After nearly three years of stops and starts over his mental fitness, jury selection is now set for Aug. 31, 2026, in the case of Marco Antonio Gonzalez, the man accused of killing a Greenwood resident outside the Ale Emporium in 2023. The run-up to trial has been dominated by a flurry of competency evaluations, hospital treatment and a fresh court-ordered sanity exam that could still change whether the case actually reaches a jury this summer.
Indiana law on competency and restoration
Under Indiana law, when a judge has reasonable doubt about whether a defendant can understand what is happening in court or work with their attorney, the court must pause and order mental health evaluations. If the defendant is found incompetent, state law allows judges to commit that person for “restoration” services, with clinicians deciding whether there is a substantial probability that competency can be restored. Those determinations can delay or even reshape a criminal case.
As laid out in an Indiana Supreme Court decision available on Justia, these competency and restoration steps are central to how trial courts are supposed to proceed once questions about a defendant’s mental fitness are raised.
Prosecutors' account of the shooting
Prosecutors allege Gonzalez shot and killed 52-year-old Greenwood resident Timothy A. Sannito in the parking lot of the Ale Emporium location in Greenwood. Investigators say security footage showed a black SUV leaving the scene and that police used that video to identify Gonzalez, according to court records.
A Johnson County judge has set a jury trial for Aug. 31, 2026, even as the case continues to grind through the overlapping competency and sanity issues, as reported by the Daily Journal.
Competency dispute and defense notice
Gonzalez’s mental fitness has seesawed since shortly after the shooting. He first underwent a competency evaluation in July 2023. By February 2024 he was ruled competent, only for the court to later find him incompetent in November 2024 and order him sent to an Indianapolis hospital, according to the reporting.
Fresh evaluation reports submitted in April and May 2026 again concluded he is competent to stand trial. The court has now directed that Gonzalez undergo a sanity evaluation focused on his mental state at the time of the alleged offense, and Gonzalez has formally notified the court that he intends to pursue an insanity defense.
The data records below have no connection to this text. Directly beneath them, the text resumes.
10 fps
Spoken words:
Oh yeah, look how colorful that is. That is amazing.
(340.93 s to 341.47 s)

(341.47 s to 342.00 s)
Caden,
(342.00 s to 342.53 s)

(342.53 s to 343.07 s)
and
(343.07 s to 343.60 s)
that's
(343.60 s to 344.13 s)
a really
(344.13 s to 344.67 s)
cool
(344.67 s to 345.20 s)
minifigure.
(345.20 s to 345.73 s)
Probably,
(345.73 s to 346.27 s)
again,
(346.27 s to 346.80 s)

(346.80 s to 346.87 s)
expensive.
According to the Daily Journal, Gonzalez allegedly told an officer, “I should have joined the military, at least then I could have murdered someone and gotten away with it,” a statement that is now looming over the legal fight about his mental state.
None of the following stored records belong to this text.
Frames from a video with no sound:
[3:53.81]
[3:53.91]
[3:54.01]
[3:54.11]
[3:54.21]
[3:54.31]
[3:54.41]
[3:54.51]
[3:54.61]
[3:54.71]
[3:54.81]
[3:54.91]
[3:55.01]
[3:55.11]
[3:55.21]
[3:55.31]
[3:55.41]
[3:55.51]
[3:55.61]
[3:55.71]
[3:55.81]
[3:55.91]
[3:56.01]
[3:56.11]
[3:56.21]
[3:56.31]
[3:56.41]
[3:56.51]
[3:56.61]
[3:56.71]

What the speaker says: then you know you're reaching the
What a sanity evaluation means for the case
Once a defendant raises an insanity defense in Indiana, the legal focus shifts to whether that person was legally responsible at the moment the crime allegedly occurred. Expert witnesses and detailed legal standards guide that decision, and the bar for proving insanity is anything but easy to clear.
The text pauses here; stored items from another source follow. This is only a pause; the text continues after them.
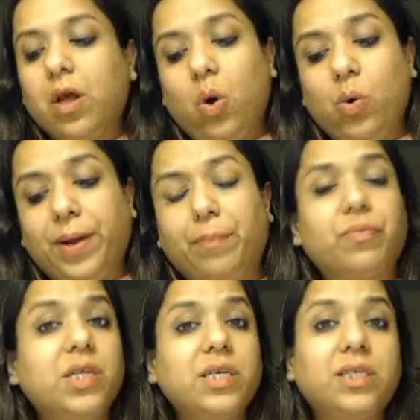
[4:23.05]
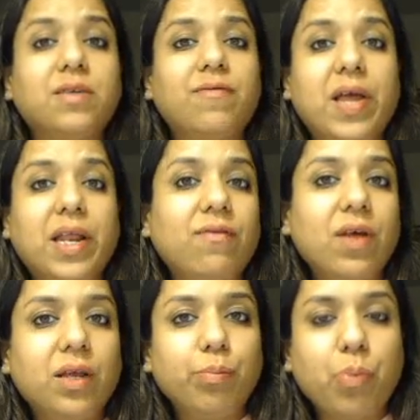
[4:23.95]
Okay, this is a very,
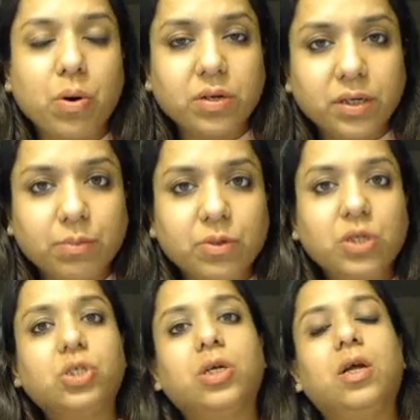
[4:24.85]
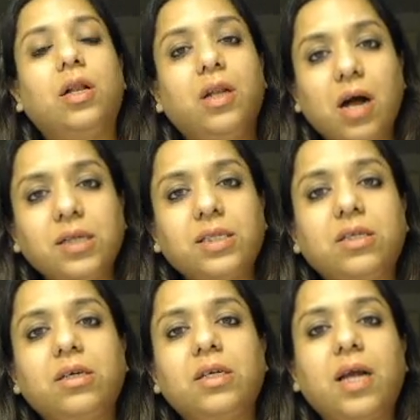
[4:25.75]
very important image. Last
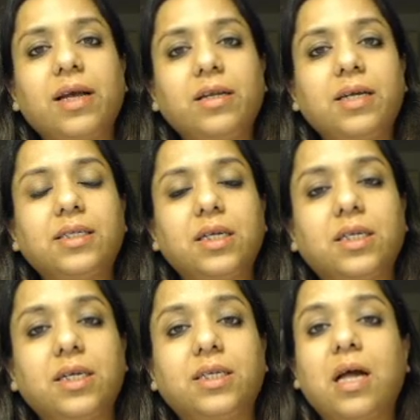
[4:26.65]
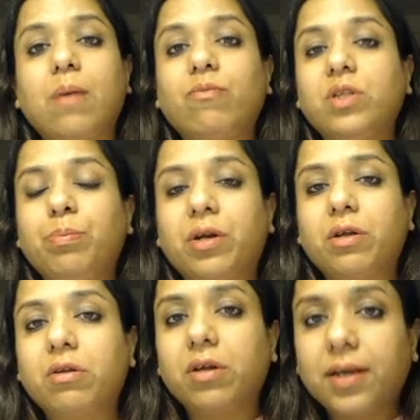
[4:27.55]
year in INICET exam, with a
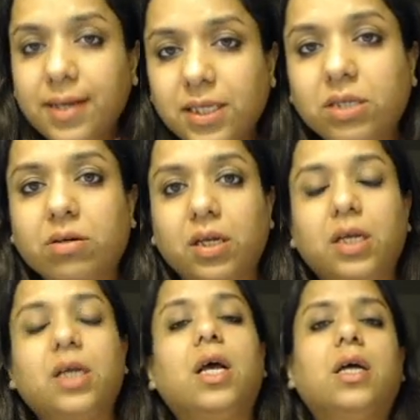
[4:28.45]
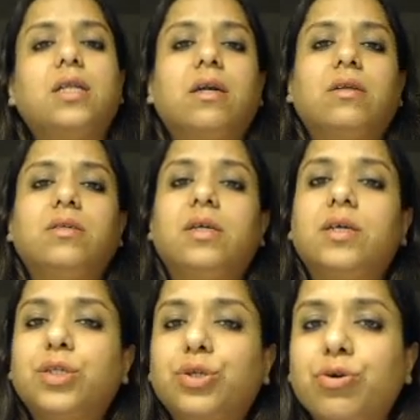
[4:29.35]
particular history, that is a
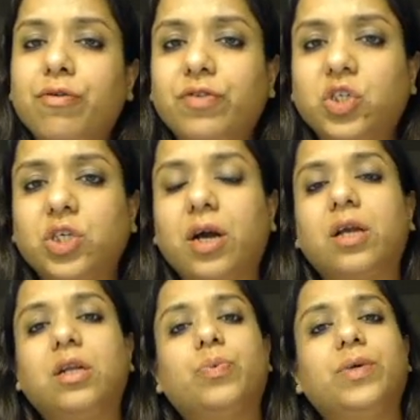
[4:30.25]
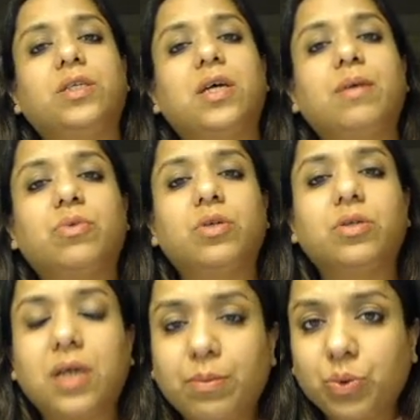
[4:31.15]
history of a child with type 2
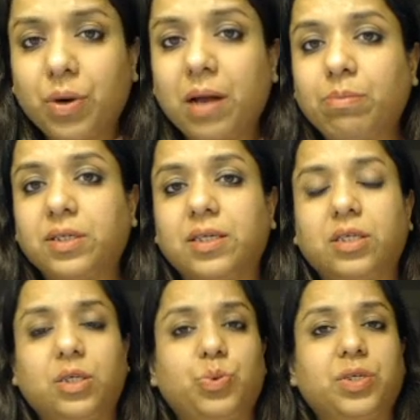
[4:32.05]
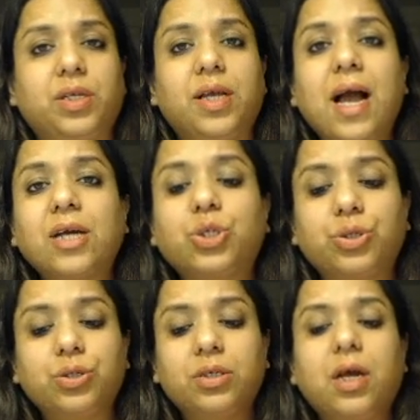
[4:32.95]
hypersensitivity
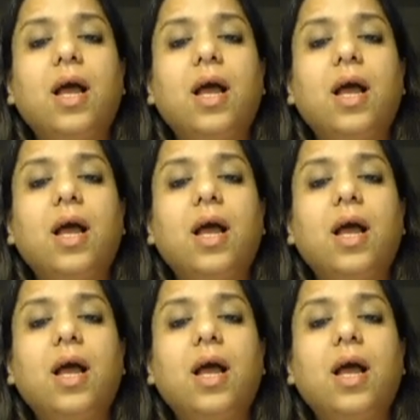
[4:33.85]
reaction,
Appellate rulings have refined how trial courts handle insanity claims and expert testimony, influencing what judges and juries can hear in serious criminal cases. For a deeper look at how those standards work in practice, see the case law collected on FindLaw.
Next steps and community impact
The upcoming sanity exam, along with any additional restoration findings, will help determine whether the Aug. 31 trial date sticks or whether the court orders more treatment, continued commitment or another adjustment to the case’s status.
The Greenwood Ale Emporium location on East County Line Road is where the shooting allegedly unfolded, and local patrons along with regular court watchers are expected to keep a close eye on hearings in Johnson County as summer progresses. The business describes its Greenwood spot on its own site, Ale Emporium.
We will continue to track new filings, court orders and hearing dates in Johnson County and reflect any developments in future coverage as the case moves forward.